Knuppe Molecular Urology Laboratory, Department of Urology, University of California, San Francisco, CA, USA.
J Sex Med. 2010 Apr;7(4 Pt 1):1391-400. doi: 10.1111/j.1743-6109.2009.01697.x. Epub 2010 Feb 5.
Hyperlipidemia has been associated with erectile dysfunction (ED) via damage to the cavernous endothelium and nerves. Adipose tissue-derived stem cells (ADSC) have been shown to differentiate into endothelial cells and secrete vasculotrophic and neurotrophic factors.
To assess whether ADSC have therapeutic effects on hyperlipidemia-associated ED.
Twenty-eight male rats were induced to develop hyperlipidemia with a high-fat diet (hyperlipidemic rats, HR). Ten additional male rats were fed a normal diet to serve as controls (normal rats, NR). Five months later, all rats were subjected to ADSC isolation from paragonadal fat. The cells were cultured for 1 week, labeled with 5-ethynyl-2'-deoxyuridine (EdU), and then injected autologously into the corpus cavernosum of 18 HR. The remaining 10 HR rats were injected with phosphate buffered saline (PBS). At 2 and 14 days post-transplantation, four rats in the HR + ADSC group were sacrificed for tracking of the transplanted cells. At 28 days post-transplantation, all remaining rats were analyzed for serum biochemistry, erectile function, and penile histology.
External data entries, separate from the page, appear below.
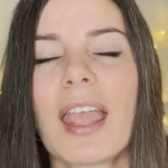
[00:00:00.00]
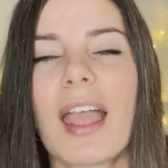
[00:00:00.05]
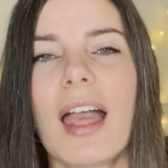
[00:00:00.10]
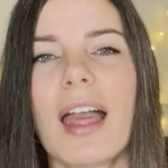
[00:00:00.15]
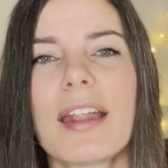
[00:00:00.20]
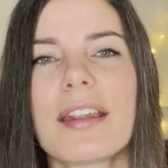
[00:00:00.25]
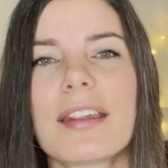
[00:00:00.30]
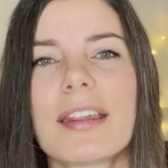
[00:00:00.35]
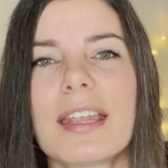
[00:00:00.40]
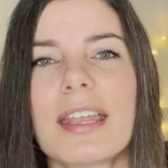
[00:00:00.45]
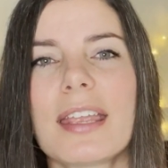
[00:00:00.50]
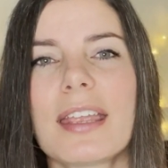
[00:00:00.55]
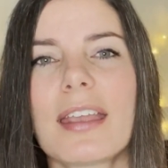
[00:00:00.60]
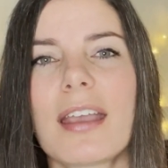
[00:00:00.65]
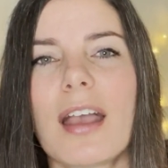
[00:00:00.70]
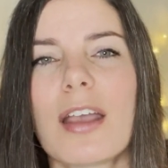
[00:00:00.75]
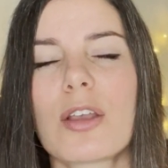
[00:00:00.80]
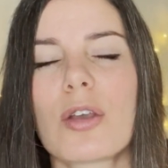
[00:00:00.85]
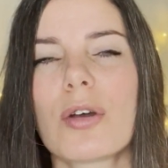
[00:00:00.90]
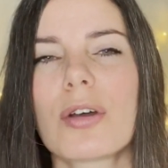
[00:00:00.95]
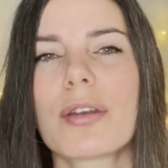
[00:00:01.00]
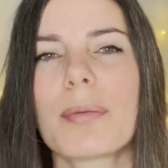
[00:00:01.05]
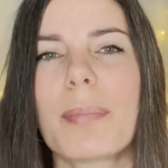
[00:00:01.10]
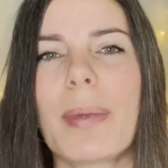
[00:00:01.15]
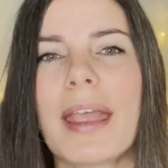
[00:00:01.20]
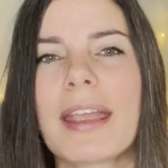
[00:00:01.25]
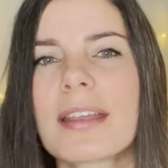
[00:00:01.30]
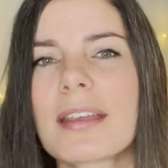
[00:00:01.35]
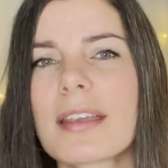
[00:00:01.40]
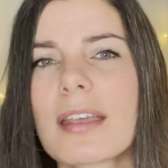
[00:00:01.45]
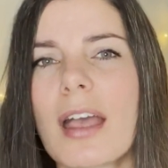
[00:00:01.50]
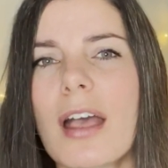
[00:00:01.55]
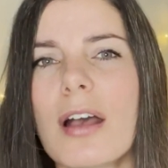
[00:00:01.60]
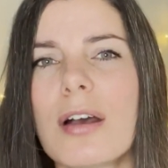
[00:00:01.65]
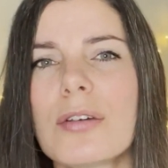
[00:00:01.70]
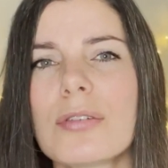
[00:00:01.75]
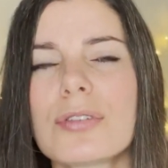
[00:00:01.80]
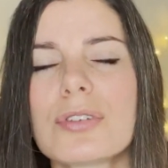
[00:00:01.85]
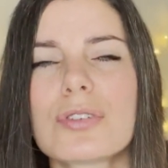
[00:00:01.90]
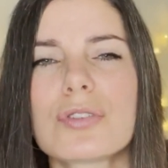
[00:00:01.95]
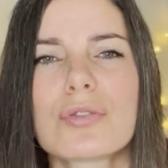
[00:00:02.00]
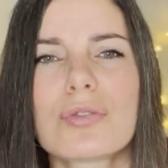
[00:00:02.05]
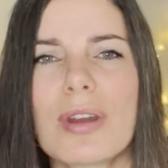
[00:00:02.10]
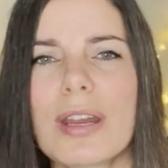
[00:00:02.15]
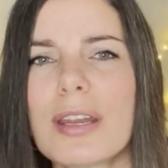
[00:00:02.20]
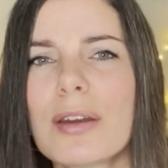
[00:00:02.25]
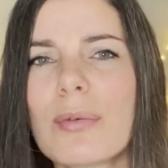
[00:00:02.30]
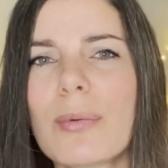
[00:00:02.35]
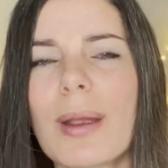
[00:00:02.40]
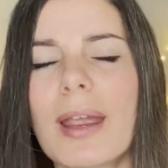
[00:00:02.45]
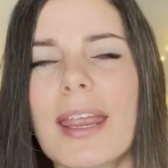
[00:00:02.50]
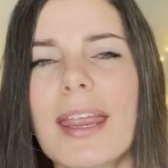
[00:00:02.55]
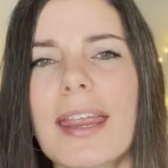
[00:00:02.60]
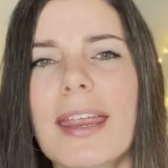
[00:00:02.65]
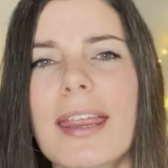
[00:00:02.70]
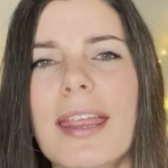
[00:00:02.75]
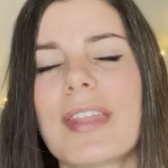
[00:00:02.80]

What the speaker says: I think I got a bank account straight away,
Erectile function was assessed by intracavernous pressure (ICP) measurement during electrostimulation of the cavernous nerve. Cavernous nerves, endothelium, and smooth muscle were assessed by immunohistochemistry.
Serum total cholesterol and low-density lipoprotein levels were significantly higher in HR than in NR. High-density lipoprotein level was significantly lower in HR than in NR. Mean ICP/mean arterial pressure ratio was significantly lower in HR + PBS than in NR + PBS or HR + ADSC. Neuronal nitric oxide synthase (nNOS)-positive nerve fibers and endothelial cells were fewer in HR + PBS than in HR + ADSC. Smooth muscle content was significantly higher in both HR groups than in NR.
Hyperlipidemia is associated with abnormalities in both the nerves and endothelium. Treatment with ADSC ameliorates these adverse effects and holds promise as a potential new therapy for ED.
高脂血症可通过损伤海绵体内皮和神经而导致勃起功能障碍(ED)。脂肪组织来源的干细胞(ADSC)已被证明可分化为内皮细胞,并分泌血管生成和神经营养因子。
评估 ADSC 对高脂血症相关 ED 是否具有治疗作用。
28 只雄性大鼠用高脂肪饮食诱导产生高脂血症(高脂血症大鼠,HR)。另外 10 只雄性大鼠用正常饮食喂养作为对照(正常大鼠,NR)。5 个月后,所有大鼠均从副睾脂肪中分离 ADSC。细胞培养 1 周,用 5-乙炔基-2'-脱氧尿苷(EdU)标记,然后将其自体注射到 18 只 HR 的海绵体中。剩余的 10 只 HR 大鼠注射磷酸盐缓冲盐水(PBS)。移植后 2 天和 14 天,处死 HR + ADSC 组的 4 只大鼠以追踪移植细胞。移植后 28 天,分析所有剩余大鼠的血清生化、勃起功能和阴茎组织学。
通过电刺激海绵体神经测量海绵体腔内压(ICP)评估勃起功能。通过免疫组织化学评估海绵体神经、内皮和平滑肌。
HR 组血清总胆固醇和低密度脂蛋白水平明显高于 NR 组,高密度脂蛋白水平明显低于 NR 组。HR + PBS 组的 ICP/平均动脉压比值明显低于 NR + PBS 组或 HR + ADSC 组。HR + PBS 组的神经型一氧化氮合酶(nNOS)阳性神经纤维和内皮细胞明显少于 HR + ADSC 组。HR 两组的平滑肌含量均明显高于 NR 组。
高脂血症与神经和内皮均异常有关。ADSC 治疗可改善这些不良反应,有望成为 ED 的一种新的潜在治疗方法。